(Ami Karim / S Petit Nico - Yannick Kerzanet)
Parfois je fous la rage à ma voiture, et tout de suite mes pompes s’inquiètent, / Elles sentent que la journée sera dure, et qu’aujourd’hui encore le macadam va leur faire leur fête. / Je sors prendre l’air, direction nulle part, je leur laisse le choix du quand, du où... / Et pour revenir je suis pas inquiet, tous les chemins mènent chez nous.
Alors je déambule dans ces rues que je connais par cœur sans en connaître l’essence... / Et toujours en préambule, j’observe la vie autour de moi et mes yeux volent dans tous les sens. /Tout près de moi il se passe des choses / que je savais exister, / des gens qui rêvent, et dont les pensées flottent à la limite de ma zone de sensibilité.

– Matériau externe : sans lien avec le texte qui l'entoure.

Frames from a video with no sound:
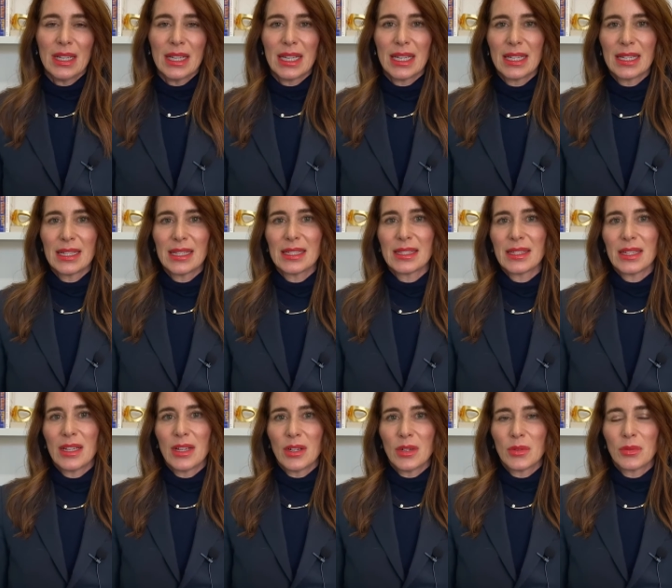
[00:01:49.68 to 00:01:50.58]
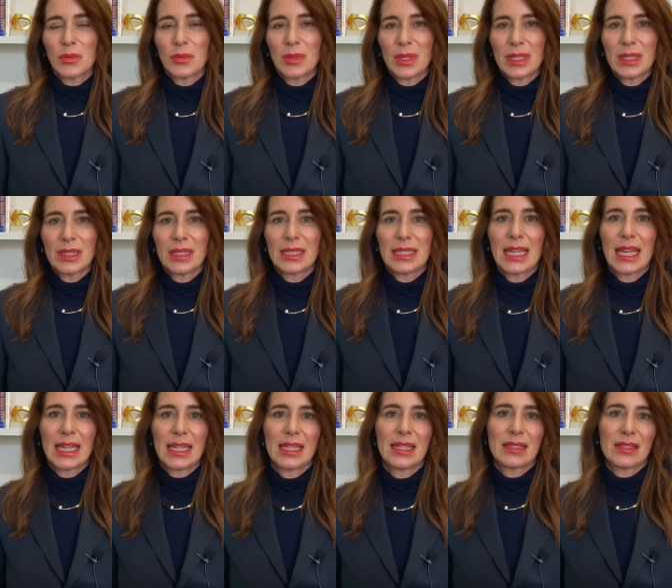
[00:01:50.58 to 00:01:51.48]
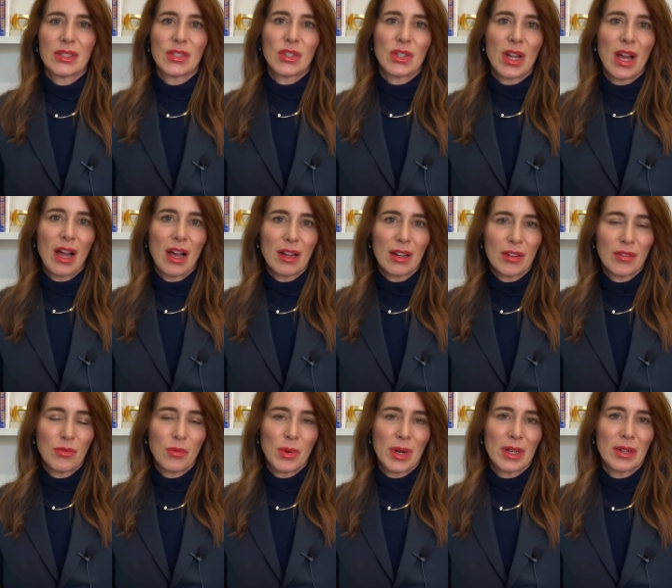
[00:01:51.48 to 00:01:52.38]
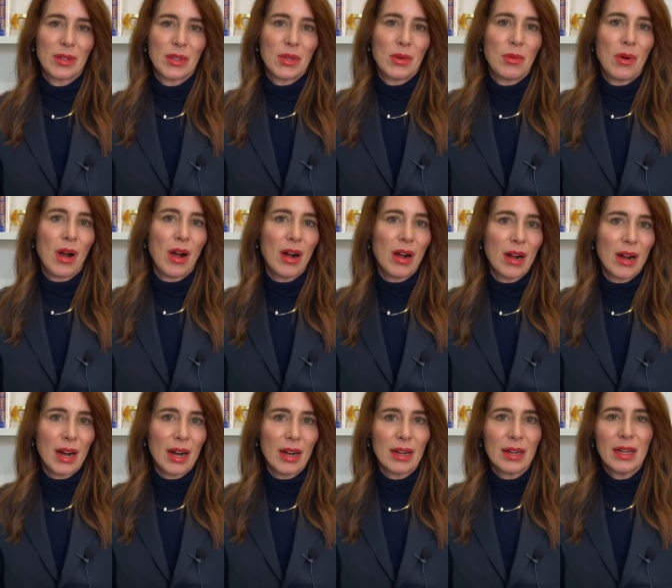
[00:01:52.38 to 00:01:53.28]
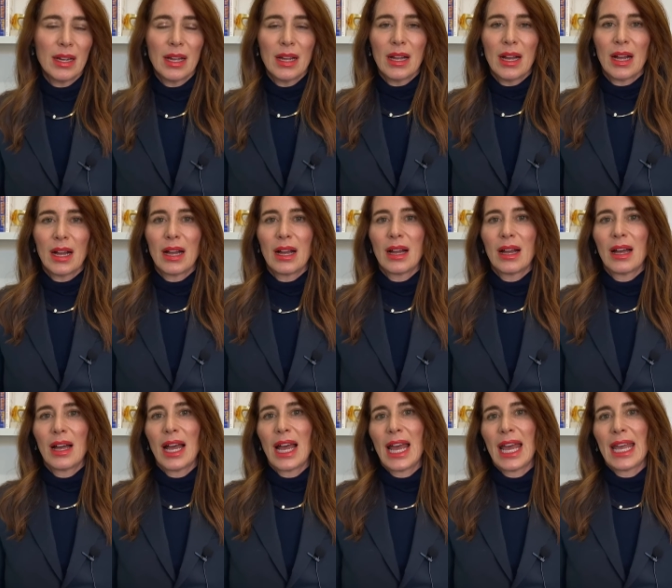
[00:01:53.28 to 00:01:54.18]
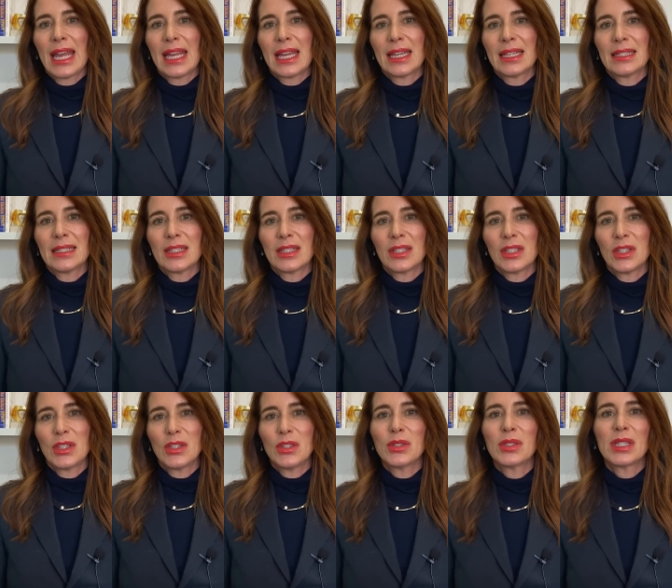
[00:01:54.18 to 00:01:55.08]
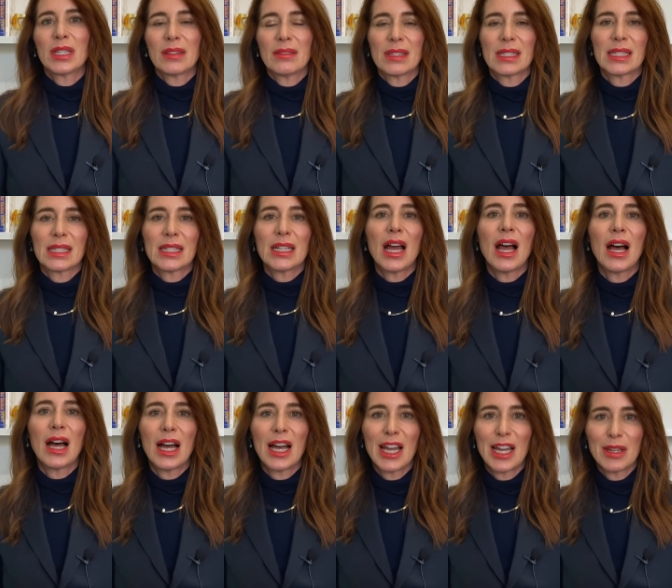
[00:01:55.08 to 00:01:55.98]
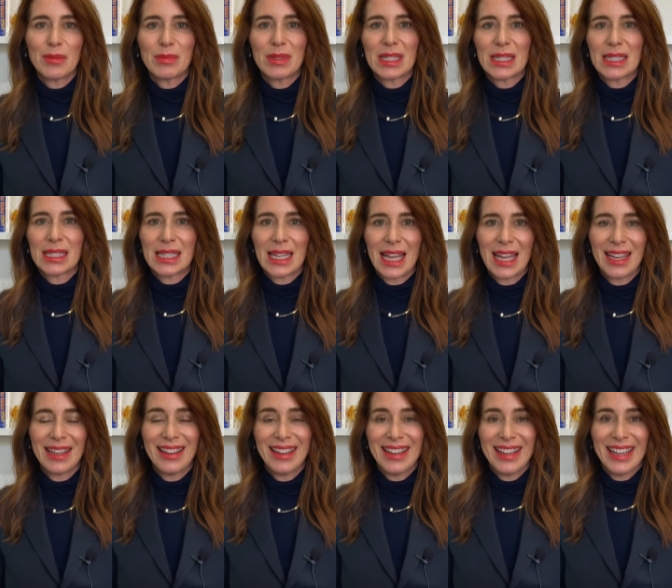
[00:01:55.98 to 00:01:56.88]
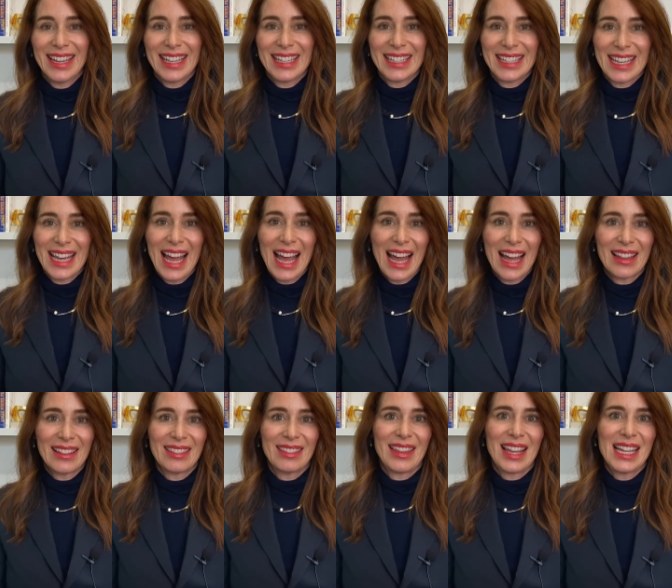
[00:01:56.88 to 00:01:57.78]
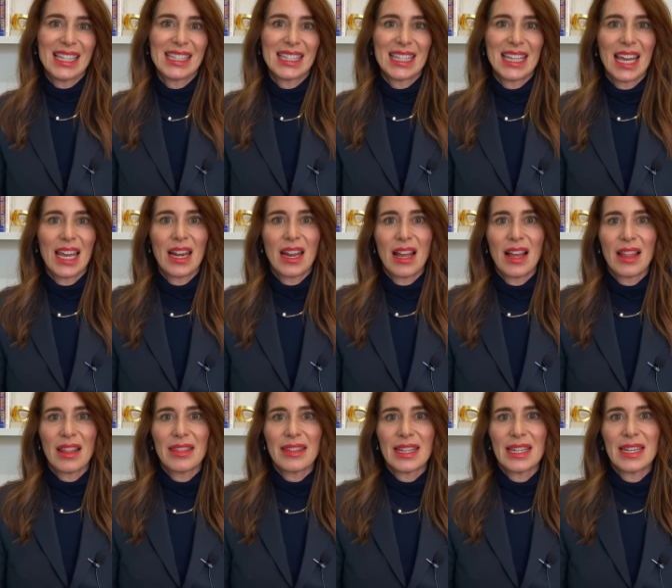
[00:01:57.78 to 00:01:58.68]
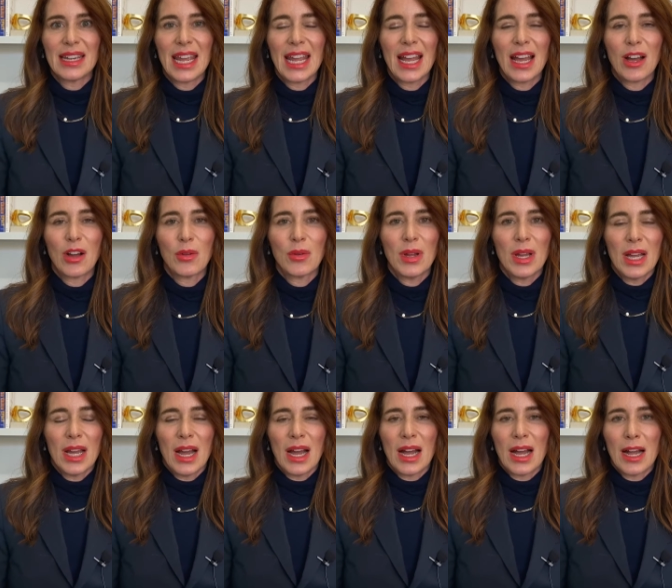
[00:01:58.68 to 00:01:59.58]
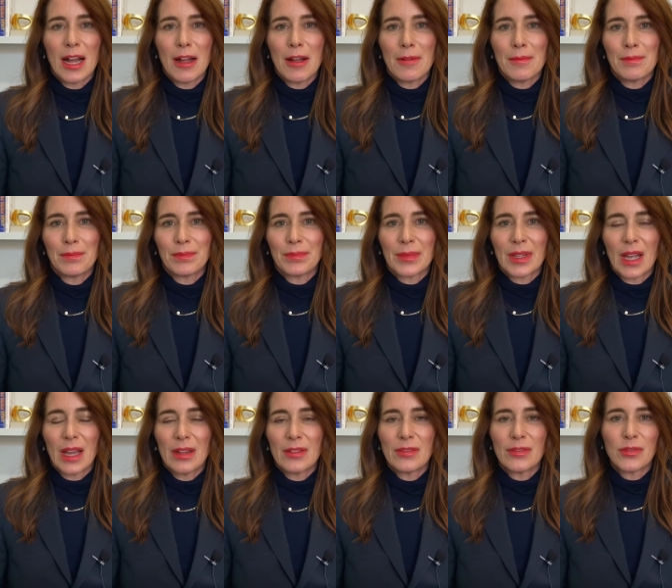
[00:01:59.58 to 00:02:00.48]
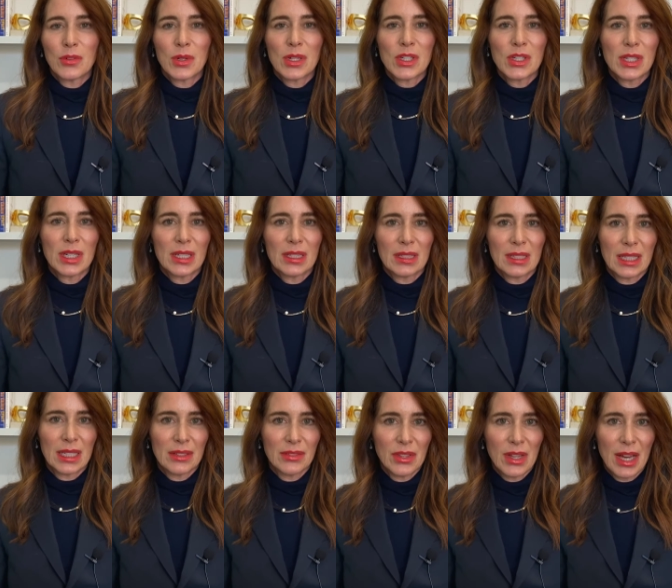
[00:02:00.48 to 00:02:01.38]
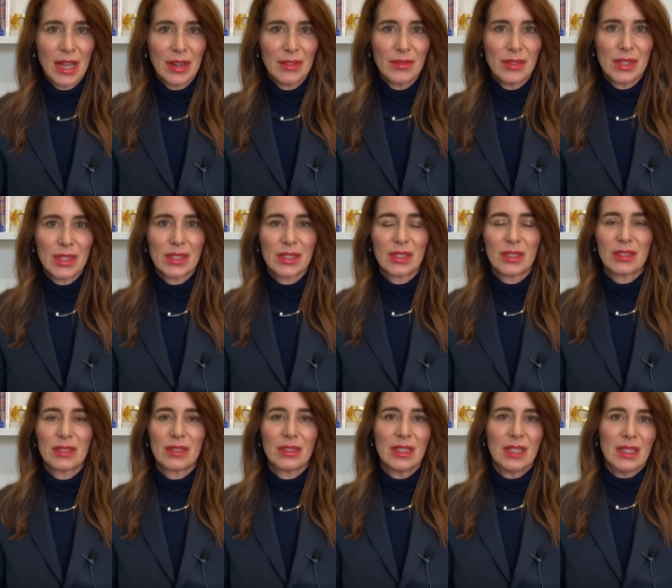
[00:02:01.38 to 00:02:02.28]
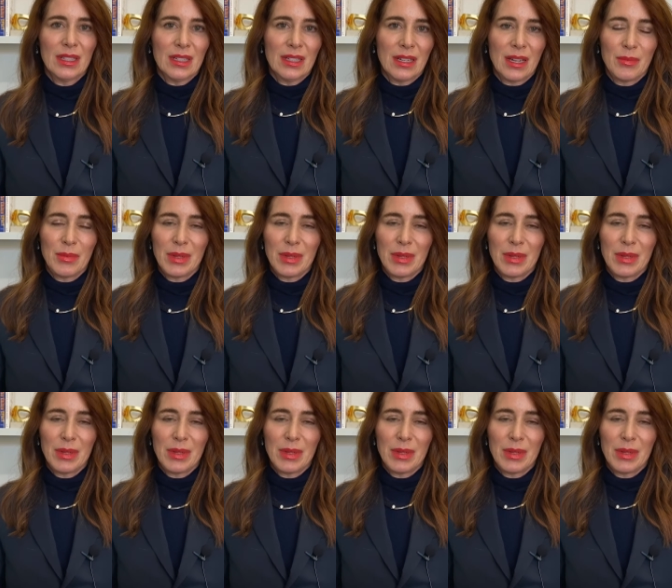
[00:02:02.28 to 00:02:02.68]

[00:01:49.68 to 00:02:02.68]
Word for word: is really taking stock of where you are and using this time to say, yeah, let's get healthy now. Unfortunately, a lot of us are, I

Ca me fait tout heureux de sentir les présences et les sentiments mélangés, / Tout ce qui rend une rue vivante et qui te snobe quand la vitre de ta voiture est relevée. / J’ hume le parfum du gasoil, savoure le ronronnement des marteaux piqueurs... / Tout près de moi la vie s’agite, il flotte un air de bonne humeur.
J’aime ces matins tout neufs, j’aime leur saveur, j’aime leur texture, / Ces matins survoltés comme des slameurs tant que leur texte dure, / Ces matins cigarettes, cafés-noisettes et mots-fléchés,/ Ces matins pleins d’entrain qui gomment le gris de nos cités. / C’est peut-être pas des instants magiques, mais c’est beau comme une aube en hiver... / Et j’ai tellement envie que ça dure, que dans le Parisien je calcule pas les faits divers, / Coup d’œil discret à l’horoscope, ça sert à rien mais ça rassure, / Et avec l’air du mec qui y croit pas, je reprends, serein, mon aventure.
J’croise des petits gars, les yeux tout pleins de sommeil, / Tu me croirais pas si je te disais le nombre de conneries qu’ils ont fait la veille, / Mais dans la lumière indulgente d’un soleil matinal, / J’vois que des gamins qu’on a laissé errer dans des vies bancales.
Mes yeux s’égarent malgré moi quand retentissent les pas pressés, / D’une jolie demoiselle au maquillage raffiné, / Qui n’oubliera pas de demander à chaque vitre qu’elle croisera sur sa route, / Si c’est bien elle la plus belle et si elle peut chasser ses doutes.
Et dans ce cas-là, je pense à toi, et à tout ce qui nous sépare, / A ton patch Nicorette, à tes Vogue Menthol que tu ranges à part, / A ton abonnement à Libé et à ton Lipton canderel... / L’aspartam, c’est bon pour la santé, ils l’ont dit dans Elle.
Mais quand je pense à toi ces matins-là, je te jure que c’est avec tendresse, / Je pense à ces choses qui nous séparent, mais surtout aux rêves qu’on caresse, / Alors je me dis que dans le fond, y a que sur la forme qu’on diffère, / Et je comprends ce qu’on rate à pas se connaître, malgré les efforts qu’on dit faire.
Le jour est maintenant bien levé et mes baskets sont pas
contentes, / Le message de mes pieds meurtris est très clair : “c’était sympa... maintenant on rentre“ / Alors je repars à contrecoeur en laissant la magie derrière moi, / En rêvant de croissant au beurre, en pensant à l’aube qui reviendra.
Cette odeur-là me suit toute la journée, comme un message, comme une promesse, / Comme un espoir de renouveau quand surviennent les longues nuits d’ivresse. / Mes journées à moi commencent bien, j’espère que ça tu l’as compris, / C’est de là que je tire ma force, c’est là que me sourit la vie. / Moi j’aime ces matins tout neufs, j’aime leur saveur, j’aime leur texture, / Ces matins survoltés comme des slameurs tant que leur texte dure, / Ces matins cigarettes, cafés-noisettes et mots-fléchés, / Ces matins pleins d’entrain qui gomment le gris de nos cités.